“Deixei de viver numa bolha”

“Deixei de viver numa bolha”

Diretor de RH do McDonald´s, Marcelo Nóbrega, conta como se reinventou para reverter turnover de funcionários abaixo dos 25 anos

Publicado em 27 de março de 2019

O carioca Marcelo Nóbrega, 52 anos, teve que se reinventar. Diretor de RH do McDonald´s, um dos maiores empregadores do varejo de jovens de menos de 25 anos – 90% do total dos 50 mil funcionários dos restaurantes da bandeira -, ele se deparou, há dois anos, com um dos maiores desafios de sua vida profissional. Habituado a circular por multinacionais em meio a engravatados, ele se viu obrigado a mergulhar na linguagem, na mente e no dia a dia da nova geração para entender suas habilidades, necessidades e também sonhos.

Foi assim que, há dois anos, ele resolveu deixar de “viver numa bolha” e a fugir do temor de sentir FOMO (fear of missing out). Ou seja, passou a sair com mais frequência do escritório para visitar as lojas. E nada de visitas rápidas. A ideia, que se tornou em realidade, era conviver lado a lado com esses jovens que encontram no McDonald´s seu primeiro emprego. Essa história marcou o primeiro dia do RH Week, promovido pelo Experience Club, nos dias 21 e 22 de maio, no Sofitel Jequitimar, no Guarujá (SP).

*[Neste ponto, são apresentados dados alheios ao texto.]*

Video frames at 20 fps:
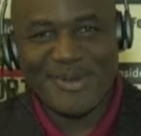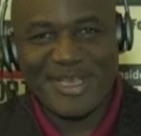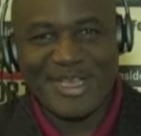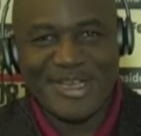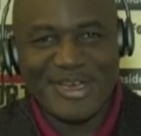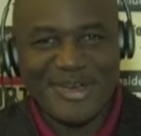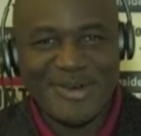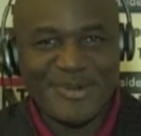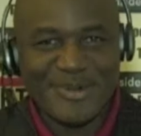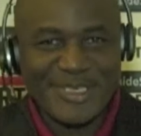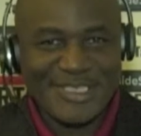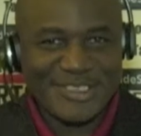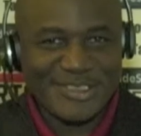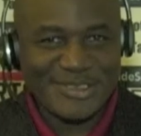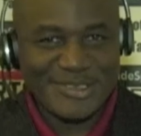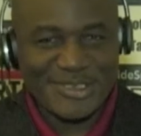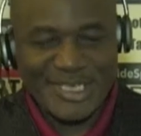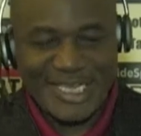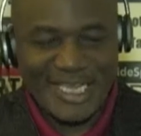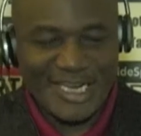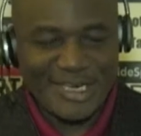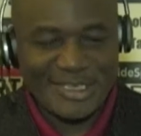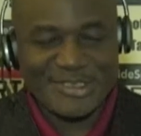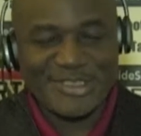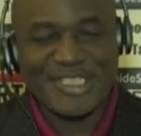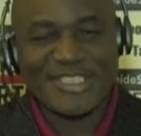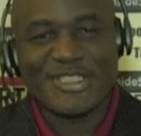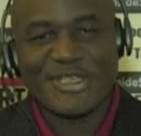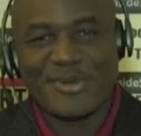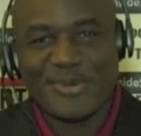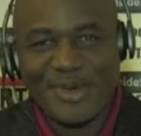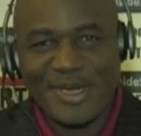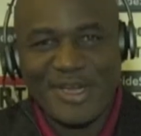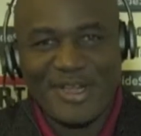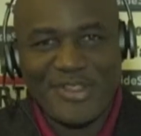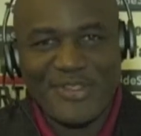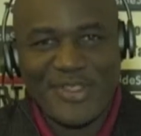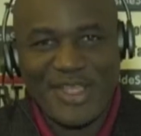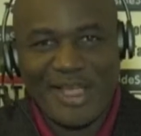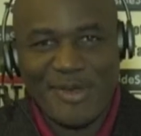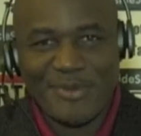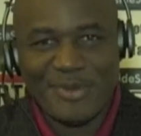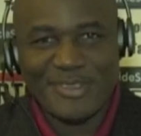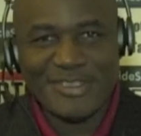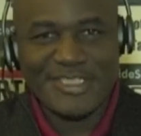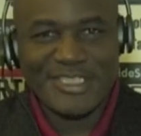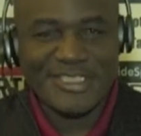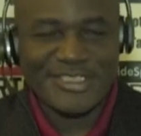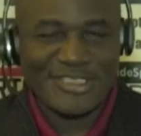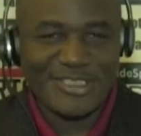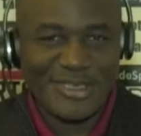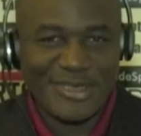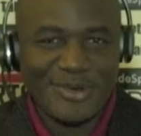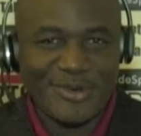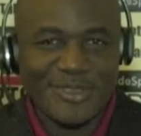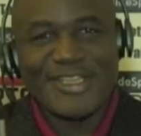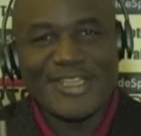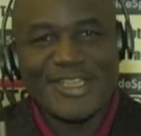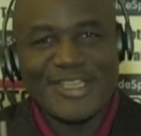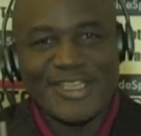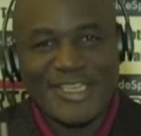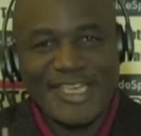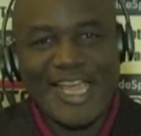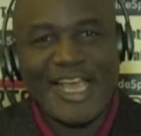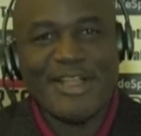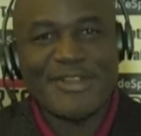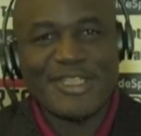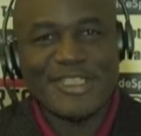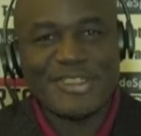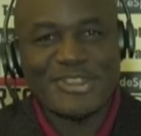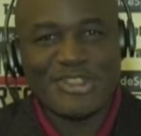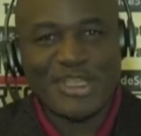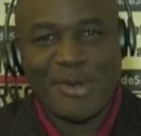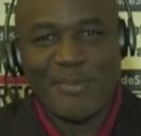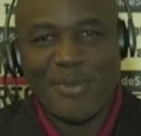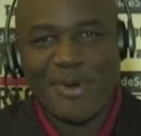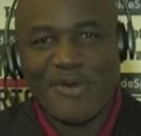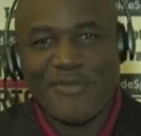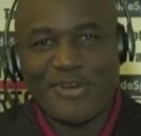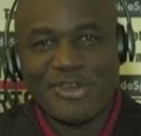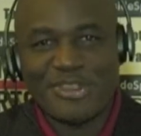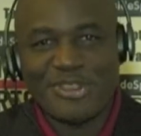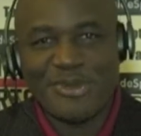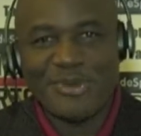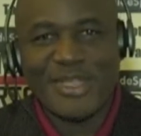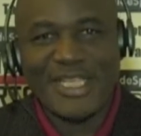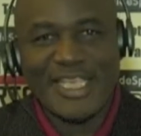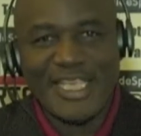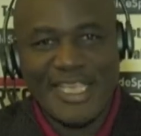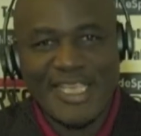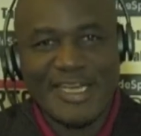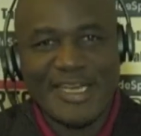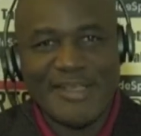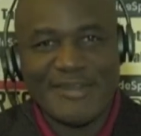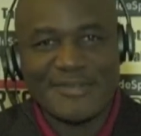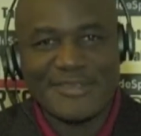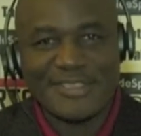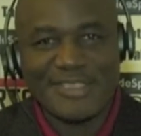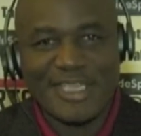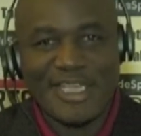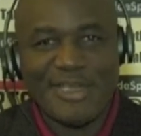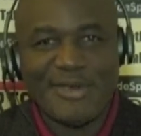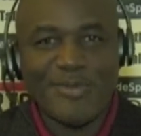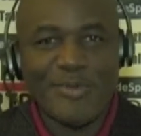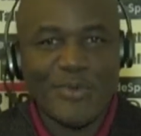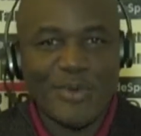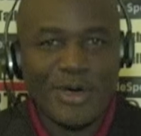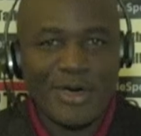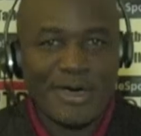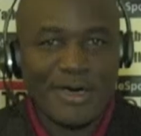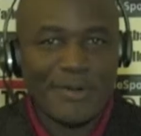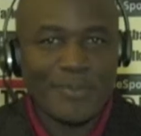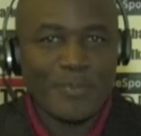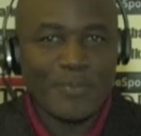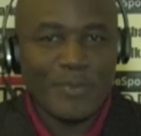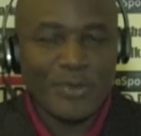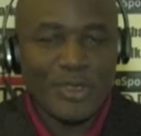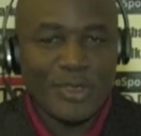we go. We kind of disagree on that one. So now let's jump over to the NFC, where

Foi assim que ele deixou de se sentir um dinossauro, como afirmou recentemente o bilionário Jorge Paulo Lemann. Mas, afinal, como o RH faz para se atualizar e entender os chamados millennials? “Comecei a me meter no meio deles”, revela. E isso superou as visitas aos restaurantes do McDonald´s. Ele passou – e continua passando – horas com muitos desses jovens funcionários, visitou a Campus Party, assistiu a competições de drones e games, dentre outras experiências.

Voltou para o escritório com a certeza de que, ao contrário, do que dizem por aí, a nova geração está longe de não querer nada com nada. “Eles são comprometidos e interessados. Querem ganhar dinheiro e traçar um futuro promissor”, observa, em contraposição às opiniões que tentam explicar o alto turnover nessa faixa etária.

Essas experiências todas levaram Marcelo a implementar uma série de mudanças no dia a dia do McDonald´s. Além de mudanças no layout do escritório, ele passou a promover hackathons, parcerias com startups, reuniões em coworkings e olhar mais atentamente ao fenômenos dos apps. E isso não foi tudo. “Passamos a trazer esses jovens para dentro do ambiente de trabalho para contaminarem os outros e questionarem os executivos”, conta, enquanto planeja viajar para o Vale do Silício em busca desse movimento interminável de compreensão das novas gerações.

Além do desejo de se tornar um diretor de RH melhor, Marcelo tinha uma demanda corporativa para ajudar a resolver. De 2012 a 2016, o McDonald´s viu seu número de clientes cair. Com um problema nas mãos e sem uma resposta, testaram várias mudanças como produtos novos, cartela de descontos, reforma nos restaurantes, painéis de autoatendimento e apps. “Nada disso moveu um ponteiro. Não trouxe mais clientes para dentro do restaurante.”

Marcelo lembra que, mais tarde, a resposta veio das pessoas. E cita a máxima que se você não entende de pessoas, você não tem como entender de negócios. Toda vez que se reúne com esses jovens, ele sai com uma lista enorme de tarefas para conduzir.

Um exemplo: há três meses, o McDonald´s aboliu o uso de bonés pelos atendentes de caixa. O problema era o momento em que o acessório dificultava o contato olho no olho do funcionário com o cliente, resultando na baixa autoestima dos jovens e em casos de maus tratos por parte dos clientes.

Marcelo levou à pauta do McDonald´s demandas internas a serem desenvolvidas como desprendimento, desapego, criatividade, diversidade e colaboração. “Mudamos a cabeça de pensar da companhia. Quero dar para eles a melhor experiência de primeiro emprego.” Parece que ele está conseguindo. O turnover, pós-mudanças, caiu de 200% para 70%.